IN THE MATTER OF the Unemployment Insurance Act;
- and -
IN THE MATTER OF an application to an umpire by Erin M. RETTIE, claimant, for review of the decision of the board of referees (NW 600), rendered in
New Westminster, British Columbia, on July 31, 1995.
Muldoon J.
The claimant, Erin M. Rettie, applies for rescission of the decision of the board of referees made July 31, 1995. The referees reversed the decision of the Commission and unanimously upheld the claimant's appeal. The claimant appealed to the umpire on the ground that the referees did not correctly antedate her claim. The claimant requested that her appeal to the umpire be decided on the record. In response the Commission requested that the decision be sent back to a newly constituted board. The claimant was employed as a caterer with B.C. Ferries until June 24, 1994, when she was unable to continue working because of a back injury incurred on September 3, 1993. The Worker's Compensation Board (WCB) was slow in processing her claim. In February 1995 she found out that the hearing date for the WCB claim was on August 15, 1995. In March 1995 the claimant was advised by her union representative to seek Unemployment Insurance. Prior to this she was under the false impression from the WCB that she need not seek benefits elsewhere. The Commission allowed her a benefit period starting April 2, 1995. Benefits dating from June 24, 1994 were denied because the claimant allegedly did not show good cause for delay in her application under section 9 of the Unemployment Insurance Act, R.S.C. 1985, Chap. U-1 (the Act). The claimant unsuccessfully applied to antedate the claim to June 24, 1994. On appeal to the board of referees, her claim was allowed to be antedated to March 1, 1995, which was the day she was available for work.

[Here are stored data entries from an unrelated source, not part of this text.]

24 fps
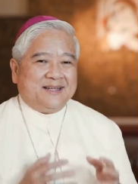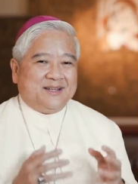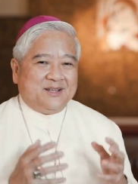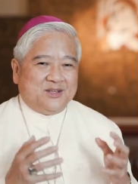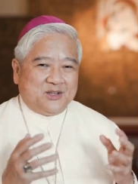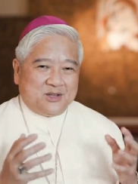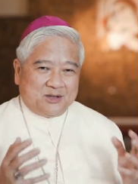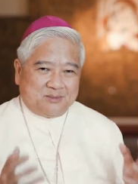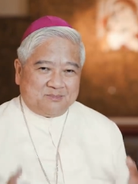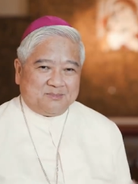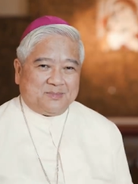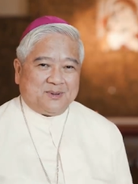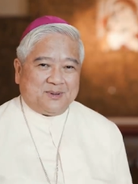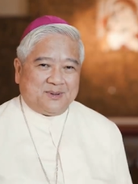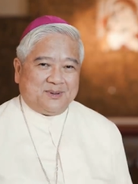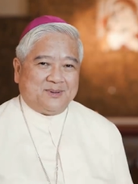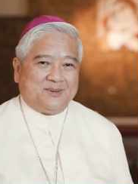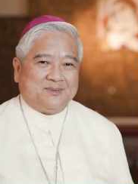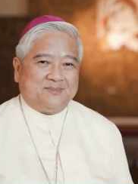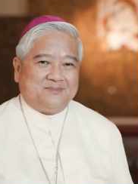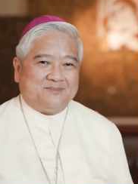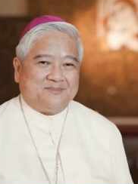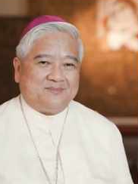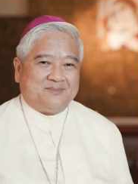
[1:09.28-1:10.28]
Yun
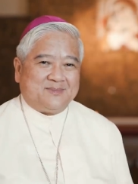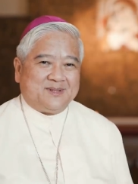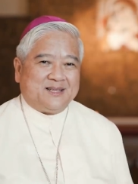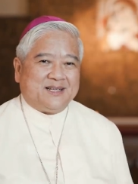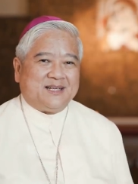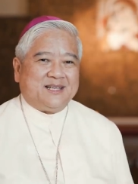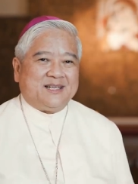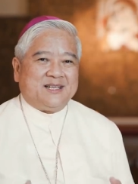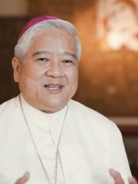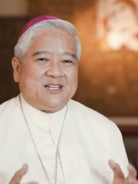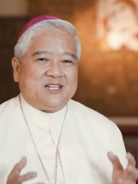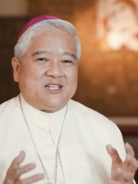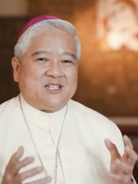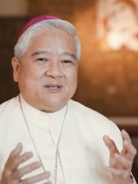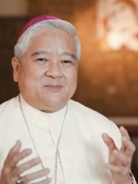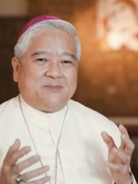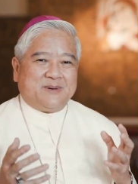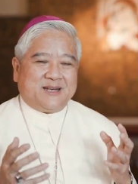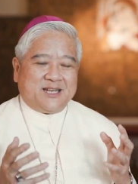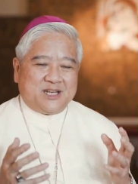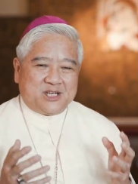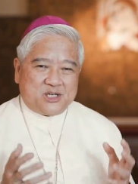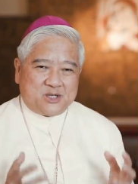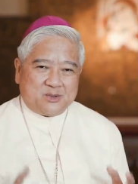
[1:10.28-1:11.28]
po.
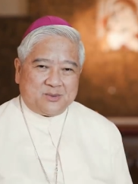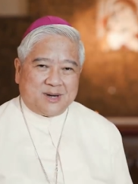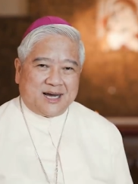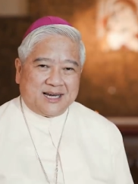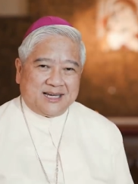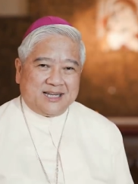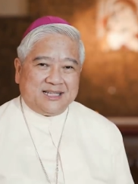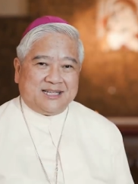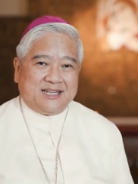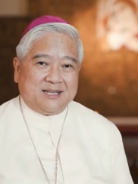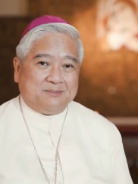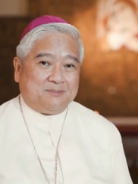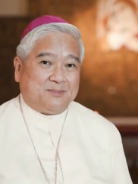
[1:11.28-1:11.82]
Spirituality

The issue before the umpire is whether the referees committed a reviewable error when it antedated her claim to March 1, 1995. The
Commission's submission that the referees did not consider the reasons for the delayed application and therefore committed an error of law pursuant to section 80(b) of the Unemployment Insurance Act is untenable. The referees' reasons for decision specifically discuss the cause for delay: she was awaiting the outcome of her WCB appeal and was relying on misleading information from the WCB, a third party. This is in line with jurisprudence which states that while ignorance of the law, in and of itself, is not an excuse1, it will not preclude eligibility for antedating if the claimant demonstrated good cause by acting as any reasonably prudent person would in the same circumstances (Canada (A. G.) v. Smith, (A-549-92) (April 11, 1994) (F.C/A); Canada (A.G.) v. Caron, (1986) 69 N.R. 132 (F.C/A)). Here, for the reasons given above, the board found that the claimant did what a reasonable person would have done in her situation. In drawing this conclusion the referees committed no reviewable error.
To determine whether an application for antedating should be allowed, section 9(4) of the Act requires both "good cause for the delay" and that "the claimant qualified to receive benefit on the earlier day". Having found that the claimant had good cause, the board antedated her claim to March 1, 1995, which was the day she was available for work. On its face, this is a common sense decision: the claimant should be able to collect WCB benefits for the period she was unable to work due to injury. This, however, presupposes that the claimant's WCB appeal would be successful. There is no evidence in the record that indicates that at the time of appeal the claimant had received any benefits from the WCB. Further, the Federal Court of Appeal has held that availability for work had nothing at all to do with antedating in Hamilton v. Canada (A.G.), (A-175-87) (March 25, 1988) (F.C./A). So, common sense is undermined by reality, legislation and jurisprudence.
The referees should have gone on to examine whether the claimant "qualified to receive benefit on the earlier day" (subsection 9(4) of the Act). Subsection 9(1) of the Act states that the benefit period begins the later of (a) when the interruption of earnings occurs, or (b) when the initial application for benefits is made. As the application for antedating under subsection 9(4) was allowed by the referees, the latter part, (b), must be ignored. It follows that the benefit period should be the date the claimant's earnings were interrupted. The interruption occurred on June 24, 1994, the day of her injury. This was the first day she was eligible for benefits. The Commission's submission to the umpire conceded that if there is to be any antedating at all June 25, 1994 would be the proper date.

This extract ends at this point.